Extracted records
####################

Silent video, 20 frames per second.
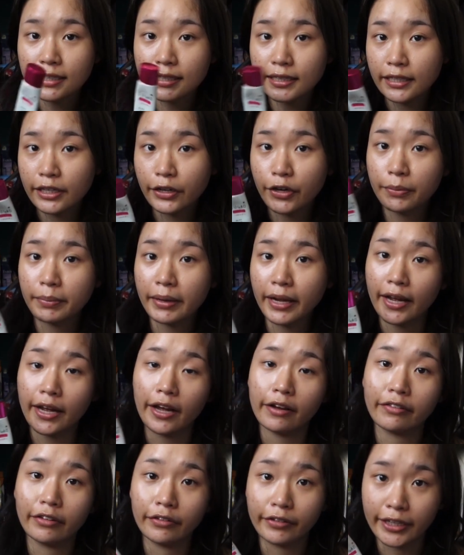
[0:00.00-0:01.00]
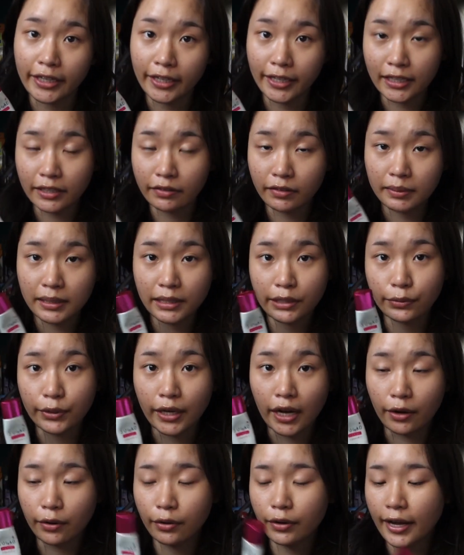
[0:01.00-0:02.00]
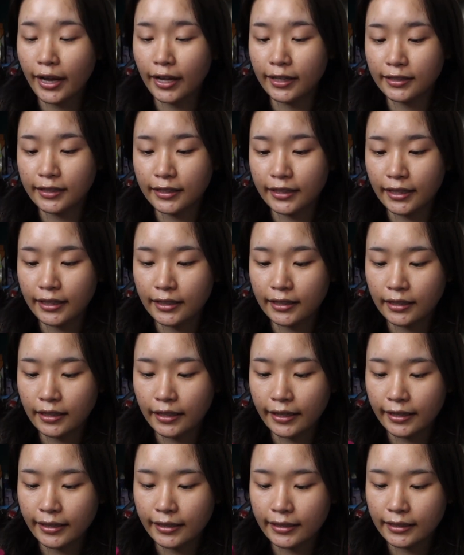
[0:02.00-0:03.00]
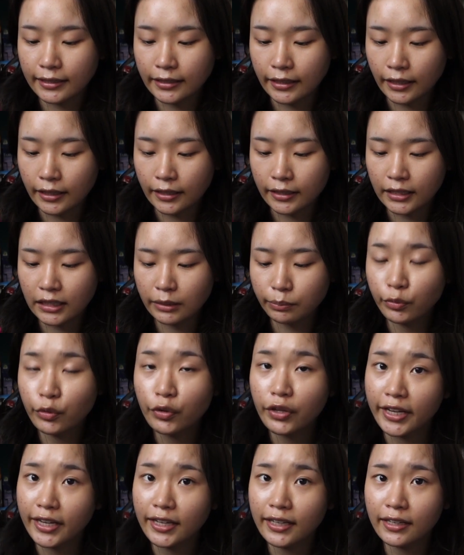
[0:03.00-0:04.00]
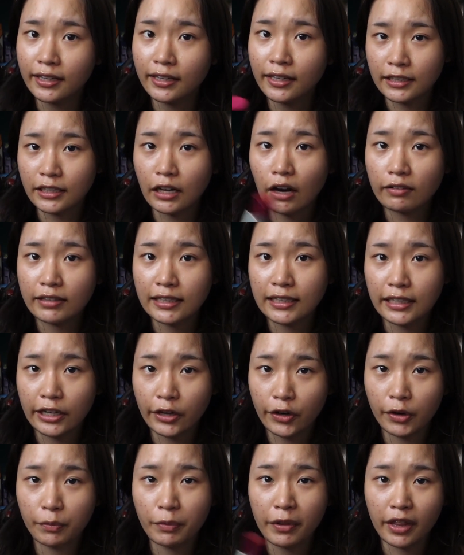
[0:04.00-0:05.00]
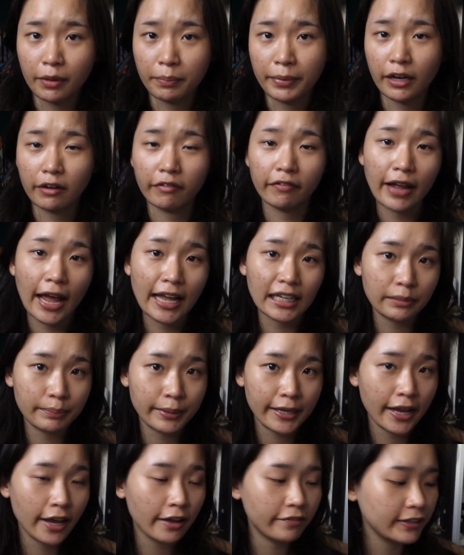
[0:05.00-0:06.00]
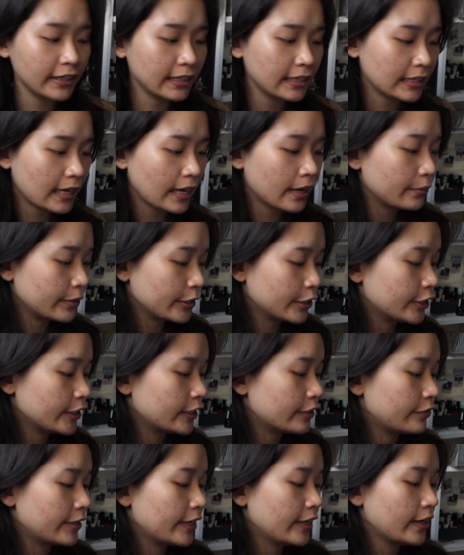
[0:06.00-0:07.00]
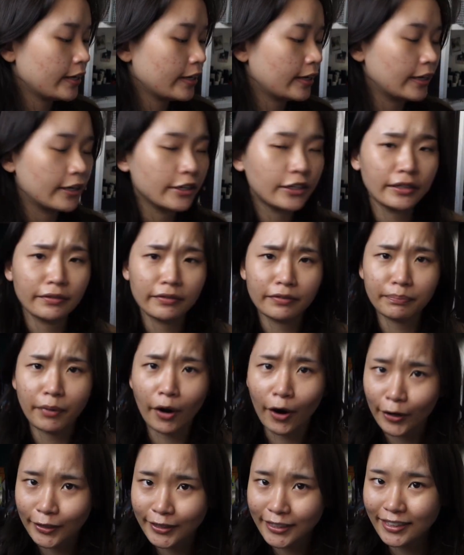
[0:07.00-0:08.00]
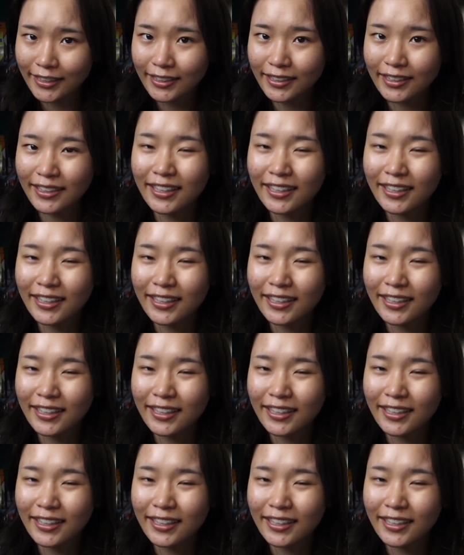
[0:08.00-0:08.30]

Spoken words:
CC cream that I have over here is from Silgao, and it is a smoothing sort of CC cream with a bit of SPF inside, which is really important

####################

What is needed. Repeat the preceding records exactly but drop the images.

Problem solution.
Silent video, 20 frames per second.
[0:00.00-0:01.00]
[0:01.00-0:02.00]
[0:02.00-0:03.00]
[0:03.00-0:04.00]
[0:04.00-0:05.00]
[0:05.00-0:06.00]
[0:06.00-0:07.00]
[0:07.00-0:08.00]
[0:08.00-0:08.30]

Spoken words:
CC cream that I have over here is from Silgao, and it is a smoothing sort of CC cream with a bit of SPF inside, which is really important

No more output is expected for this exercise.